How would you describe the transaction to GDPR, and what have been the main challenges to companies?
From your experience with the iGaming industry, what are the main shortcomings that you notice within the sector?
Notwithstanding having been subject to data protection rules under the Directive 95/46/EC for a good number of years, many companies do not seem to have enhanced their systems with the capabilities to facilitate access to data subjects’ rights, including providing sufficient information to ensure fair and lawful processing. Furthermore, companies might have also overlooked the recent increase in cybersecurity risks and, as a result, are currently striving hard to ensure that the necessary technical measures in their systems are in place to, inter alia, detect and prevent data breaches. In fact, since the onset of GDPR, we recorded some 70 data breaches, 15 of which related to iGaming companies. We also notice that proper email encryption is missing, for instance, on laptops that employees take home. This becomes an issue should the laptop be stolen or lost. Beyond the technology aspect, iGaming companies, especially operators, need to look into the relationship they have with their affiliates since, in certain instances, they should assume a level of responsibility for the actions of their affiliates.

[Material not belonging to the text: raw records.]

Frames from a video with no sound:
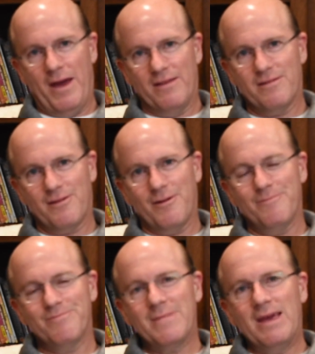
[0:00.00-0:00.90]
Massacre.
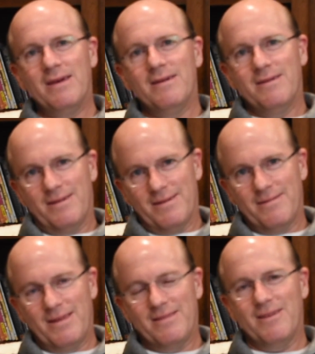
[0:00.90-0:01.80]

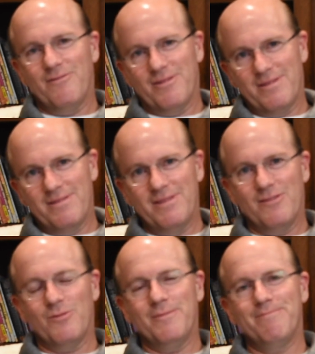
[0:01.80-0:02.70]
That's it for
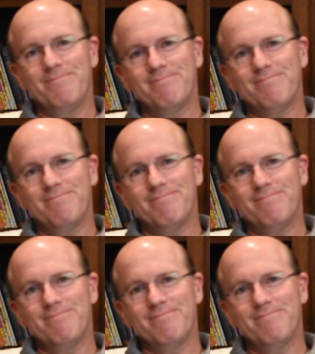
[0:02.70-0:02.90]
this one.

Can you elaborate a bit more on your stance towards affiliate marketing and the affiliate’s role in handling personal data?
We know that responsible advertising and affiliate marketing are hot topics in the gaming industry. We already dealt with those issues pre-GDPR. In fact, we had a high-profile case: some 9,000 individuals had complained to the UK Information Commissioner that they had received spam emails from an iGaming affiliate. The affiliate was promoting a gaming company in Malta, hence, the complaints were referred to us. Had this case occurred under the GDPR, it would have been a co-decision making process with the UK Information Commissioner and subject to the administrative fines regime of the GDPR.
In this particular case, we ruled that the iGaming company was responsible for the unsolicited emails sent by its affiliate. The case is not yet closed because the gaming company appealed our decision, and we are still awaiting the outcome of the appeal. We are aware that the relationship between an affiliate and an operator can be complex given the industry structure and the fact that there are affiliate networks, affiliates and even sub-affiliates, and we acknowledge that there might be cases where both parties should be responsible from a data privacy point of view, as well as cases where only one of them is responsible. The outcome of the appeal will be important in clarifying and confirming responsibilities further.
There are more than 250 iGaming companies in Malta with international operations. How do you respond to cross-border data protection issues and how do you ensure regulation of companies in Malta with an international footprint?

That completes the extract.